My thought process began last week, after being informed by my doc that I was now taking a bit “too much” Synthroid, according to my labs. Until that point, I’d felt pretty great, with the exception of sleeping like a rock for 9-10 hours and feeling groggy for the first hour or so after waking. I was a bit skeptical of her conclusion at first, but then things started to feel worse.

Hyperthyroid symptoms aren’t exactly the opposite of hypothyroid symptoms. The body’s funky that way. With hypothyroid, your body doesn’t produce enough adrenaline and other energy-giving hormones to move you along to function at highest capacity. With hyperthyroid, the body dumps a ton of adrenaline into your system, so you’re in “fight or flight” mode all of the time, which, obvs, konks out your system, hard. So, sure, I’m going along, feeling skipperdee-dee because, for once, I have energy, until…KONK! And I did konk.

Christmas Eve morning, before packing up and heading down to San Diego for the holiday to see my cousins, I decided to fit in a quick 3-miler. Waking up that morning was, as usual, difficult, but I figured, once I got going, I’d perk right on up. After walking the dog for 30 minutes and after about five minutes into my run, I realized that there was no “perking” to be had.
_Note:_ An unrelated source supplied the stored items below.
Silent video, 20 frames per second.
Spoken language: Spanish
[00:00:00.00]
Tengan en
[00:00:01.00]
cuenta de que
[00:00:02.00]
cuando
I felt like a lead puppet, that same, sloggy, lurching feeling I felt before this whole thyroid mess. My cardio system was working overtime, trying to move this huge, brick-like body along the concrete. I had to stop and walk a couple of times to get my heart rate back down. All in all, I finished feeling failed and worse than I felt before I started.
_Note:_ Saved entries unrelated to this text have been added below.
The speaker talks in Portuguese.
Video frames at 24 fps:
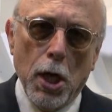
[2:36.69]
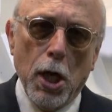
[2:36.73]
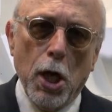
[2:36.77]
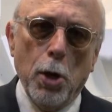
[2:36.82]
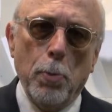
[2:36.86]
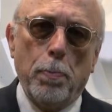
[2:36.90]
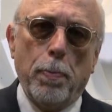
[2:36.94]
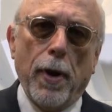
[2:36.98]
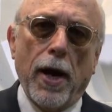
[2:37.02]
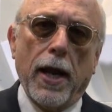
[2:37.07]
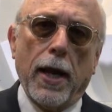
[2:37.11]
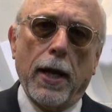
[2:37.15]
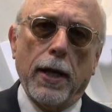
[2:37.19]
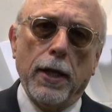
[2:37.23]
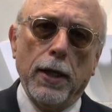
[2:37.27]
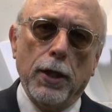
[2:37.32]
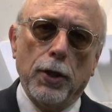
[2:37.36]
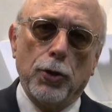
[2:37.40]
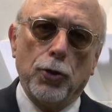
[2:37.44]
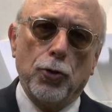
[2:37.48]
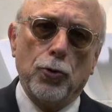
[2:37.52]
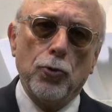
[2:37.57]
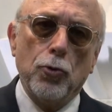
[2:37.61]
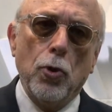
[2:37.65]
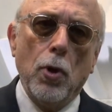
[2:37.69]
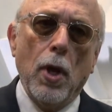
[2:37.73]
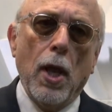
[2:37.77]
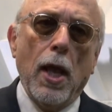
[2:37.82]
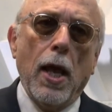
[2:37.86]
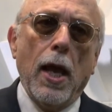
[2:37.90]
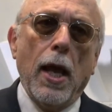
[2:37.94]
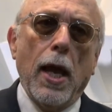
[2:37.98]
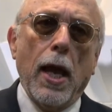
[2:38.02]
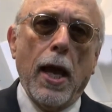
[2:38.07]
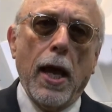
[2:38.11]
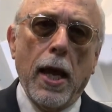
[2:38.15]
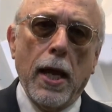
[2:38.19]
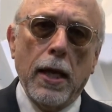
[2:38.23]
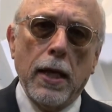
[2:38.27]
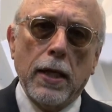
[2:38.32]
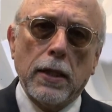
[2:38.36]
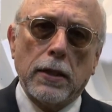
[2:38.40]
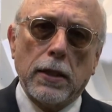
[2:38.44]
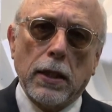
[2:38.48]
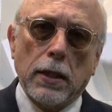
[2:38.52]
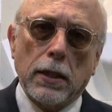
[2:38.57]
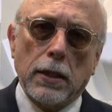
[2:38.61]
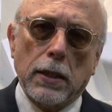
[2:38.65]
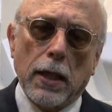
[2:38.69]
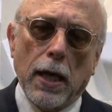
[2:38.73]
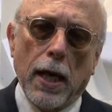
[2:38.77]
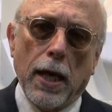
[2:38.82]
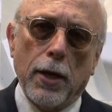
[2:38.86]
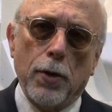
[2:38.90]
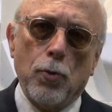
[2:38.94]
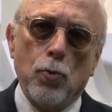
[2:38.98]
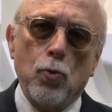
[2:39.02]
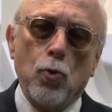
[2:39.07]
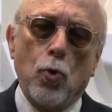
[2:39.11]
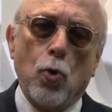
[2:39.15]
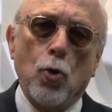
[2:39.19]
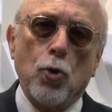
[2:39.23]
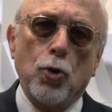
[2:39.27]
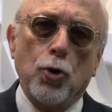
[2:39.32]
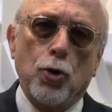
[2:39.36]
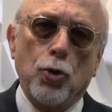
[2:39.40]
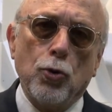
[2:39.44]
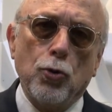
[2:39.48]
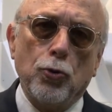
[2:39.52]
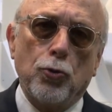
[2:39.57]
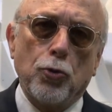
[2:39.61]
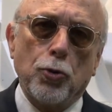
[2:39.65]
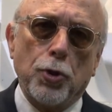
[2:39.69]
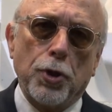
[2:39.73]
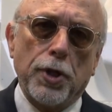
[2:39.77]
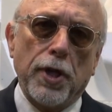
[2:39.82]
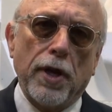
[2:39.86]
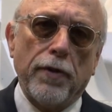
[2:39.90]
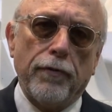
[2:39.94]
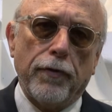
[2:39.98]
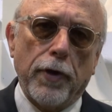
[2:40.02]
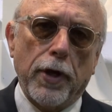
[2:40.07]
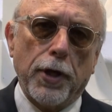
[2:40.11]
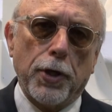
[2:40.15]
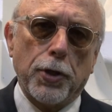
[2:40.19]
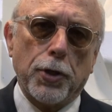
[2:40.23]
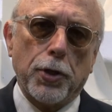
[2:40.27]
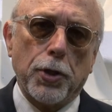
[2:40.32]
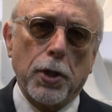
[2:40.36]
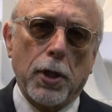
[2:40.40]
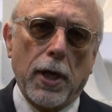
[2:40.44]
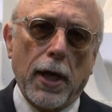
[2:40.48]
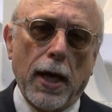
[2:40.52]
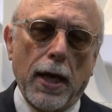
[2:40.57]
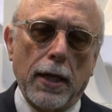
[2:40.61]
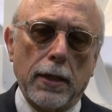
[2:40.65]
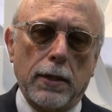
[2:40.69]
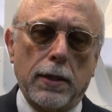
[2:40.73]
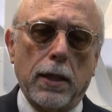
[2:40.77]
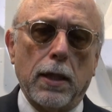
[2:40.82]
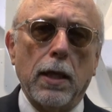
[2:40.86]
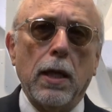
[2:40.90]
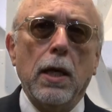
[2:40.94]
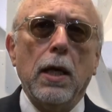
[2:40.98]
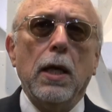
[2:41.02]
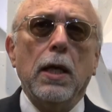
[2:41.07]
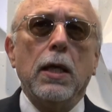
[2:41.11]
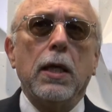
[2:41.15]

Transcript: E para isso é necessário um conjunto de deveres de casa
The rest of the week, I took a break from the running, opting instead to do more walking than usual, but it didn’t really feel like I was doing anything significantly helpful, fitness-wise, and that was frustrating. Finally, over the weekend I chose to get out there on an eight mile hike with the dog. I woke up that morning with a familiar groggy feeling, and, hitting the trail, felt significantly fatigued at first, to the point where, halfway up the out and back trail, I wondered if I should stop and quit pushing myself. Still, I continued the gradual climb to the top.
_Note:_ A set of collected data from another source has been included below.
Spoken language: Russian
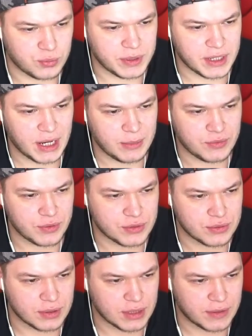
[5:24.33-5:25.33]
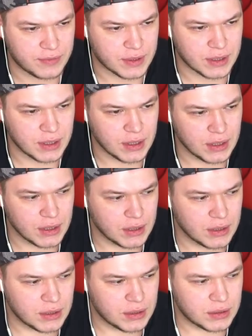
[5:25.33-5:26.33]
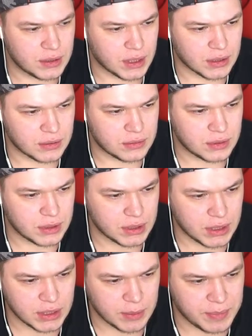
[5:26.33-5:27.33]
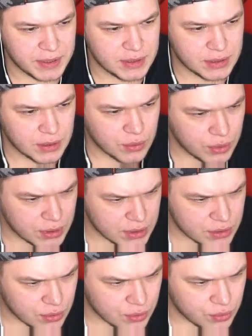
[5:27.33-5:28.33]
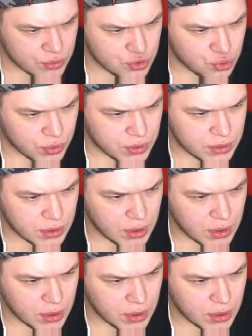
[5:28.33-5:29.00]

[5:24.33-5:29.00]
убираем его отсюда нафиг. Так, это бизнес какой-то, сколько он стоит?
It was coming back, though, that the strangest thing happened: I felt energized! I sped back down the winding dust and rock with youthful, athletic zeal, so much so that I felt like I could have done the whole trek over again.

I decided I was going to get in at least ONE hour-long run before the end of the year. A friend of mine posted on Facebook, after finishing a six-mile run himself (he’s one of those annoyingly perpetually fit types who can sit on a couch for a year or two, get up, and run six miles at an eight or nine-minute pace without feeling any pain–grr), that running over three miles made him feel like a superhero. I was going to get my cape back, thyroid be damned.

My body fought the first three miles, even though I tried to keep it “slow and steady,” and a cloud of doubt began to rain little droplets of quit suggestions into my head.

“Maybe you should take some walk breaks. It wouldn’t hurt to walk for a couple of minutes.”

“You don’t have to go the whole hour. You haven’t run an hour in a while. Maybe do 45 minutes today, and build up to an hour again.”

“Maybe your body isn’t ready to handle this.”

But then there was stubborn ol’ me. There was the me inside that took me by my own shoulders and said, “No. You have been very caring and you’ve gone easy on yourself for months and months, always opting out of the harder version of the workout because you were afraid to ‘push it’ because of your health. You will feel worse if you quit. You are doing this full hour, no matter how slow. You will stay on your feet.”

Easy as anything, my energy came back. Not in epic, superhero proportions like it did my first run back after surgery, but enough to where I felt like I could keep going forever. I was in the running “zone”, the sweet spot, the point where running was fun again, enjoyable. Granted, I traveled much slower than my usual pace, but I hit the pavement for a full hour and, as I slowed down to a walk, I felt a wave of gratitude and pride of accomplishment splash over me.

I guess that’s how superheroes must feel all of the time.

Happy New Year!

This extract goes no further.